Police dogs searched for secondary devices among abandoned items in the arena following the explosion, but Mr Simpson said having them present ahead of the concert would have provided "reassurance" to the public.
He told the inquiry: "If you scrutinise what happened on the night, I think detection dogs would have provided a good level of reassurance and for me it's a key learning that we identified."
Mr Simpson said the development of metal detection technology tailored to entertainment venues will also improve security at large venues.
He said: "Over the last three years there has been a huge growth in artificial intelligence-driven security technology.
"Most technology that is currently used at entertainment events has predominantly been designed for airport usage, prison usage, court usage, those types of things, and it's made to squeeze into an environment of an entertainment venue - it doesn't quite fit.
"Now that technology companies have realised that, they have produced products which are used for weapon detection systems rather than just metal detection systems."
Assistant Chief Constable for the British Transport Police, Sean O'Callaghan, also told the inquiry on Monday police reforms in light of the bombing include equipping all front-line officers with tourniquets.
The inquiry also heard there is no minimum number of security staff required at entertainment venues like the Manchester Arena.
Unlike football grounds, there is no oversight of the number of staff that such venues have on duty for safety and security purposes, the inquiry was told.
Sir John Saunders, the inquiry chairman asked: "Do we not want somebody who is going to check that the right number of stewards are being provided for each event for security purposes?

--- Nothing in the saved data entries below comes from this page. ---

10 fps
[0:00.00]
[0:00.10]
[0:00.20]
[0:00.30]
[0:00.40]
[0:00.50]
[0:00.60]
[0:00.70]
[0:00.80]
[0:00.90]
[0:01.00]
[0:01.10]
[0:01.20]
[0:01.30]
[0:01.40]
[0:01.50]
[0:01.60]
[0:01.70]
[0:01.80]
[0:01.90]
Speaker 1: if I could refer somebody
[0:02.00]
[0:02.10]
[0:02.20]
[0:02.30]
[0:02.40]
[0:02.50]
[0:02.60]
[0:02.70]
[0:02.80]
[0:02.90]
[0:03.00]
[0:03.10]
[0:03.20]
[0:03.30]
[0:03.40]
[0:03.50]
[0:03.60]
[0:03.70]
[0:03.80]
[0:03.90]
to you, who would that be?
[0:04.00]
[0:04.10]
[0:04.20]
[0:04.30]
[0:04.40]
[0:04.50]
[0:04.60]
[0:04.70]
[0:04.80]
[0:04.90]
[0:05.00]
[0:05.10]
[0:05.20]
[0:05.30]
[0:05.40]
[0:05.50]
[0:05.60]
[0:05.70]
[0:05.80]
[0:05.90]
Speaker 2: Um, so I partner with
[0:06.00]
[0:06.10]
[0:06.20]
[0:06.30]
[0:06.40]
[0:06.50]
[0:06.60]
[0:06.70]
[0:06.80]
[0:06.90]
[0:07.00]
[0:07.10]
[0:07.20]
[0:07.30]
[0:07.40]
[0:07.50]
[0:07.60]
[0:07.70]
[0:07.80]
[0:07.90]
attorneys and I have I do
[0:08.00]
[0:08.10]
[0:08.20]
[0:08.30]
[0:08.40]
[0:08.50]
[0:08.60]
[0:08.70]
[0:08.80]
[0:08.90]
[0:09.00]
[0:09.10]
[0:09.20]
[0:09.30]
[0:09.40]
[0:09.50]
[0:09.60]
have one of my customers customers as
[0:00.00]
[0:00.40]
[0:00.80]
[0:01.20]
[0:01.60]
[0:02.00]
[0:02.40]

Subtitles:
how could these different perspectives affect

"You may get occasions when an event operator will simply, because he wants to save money, not provide the necessary number of stewards for safety purposes, so who's going to police that?"
Mark Harding, the managing director of the Showsec, which provides the stewards at Manchester Arena, said there were "different functioning areas and interfaces between those areas" which affected the number of stewards needed.
"There are just so many different variables inside an event," he added. "Taking the operating plan and the risk assessment and determining how many staff are required and what the calibre and layout of the staff and the construct of those staff as well."
The inquiry was told that better training had led to more reports by stewards of suspicious activity which was now referred straight to police and logged on a system called Halo.
But the hearing was also warned that smaller security companies have no access to police advisors who can tell them about counter-terrorism measures.
Mr Simpson said the network of counter-terrorism security advisors (CTSA), run by the police, was "second to none compared to what is available elsewhere in Europe."
But he added: "There's some gaps that I see within in the system. One being, if you are a security provider, particularly if you're a smaller provider who is not linked to a venue, you could possibly not have any CTSA engagement at all."
Nick de la Poer QC, for the inquiry, said the inquiry was determined to learn lessons, adding:
"It is a criticism all too often levelled at public inquiries that after all the time, money and effort that has gone into them, nothing is done as a result, that reports get filed away and everyone moves on with no changes being made.
"Every step must and will be taken to ensure that it does not happen here."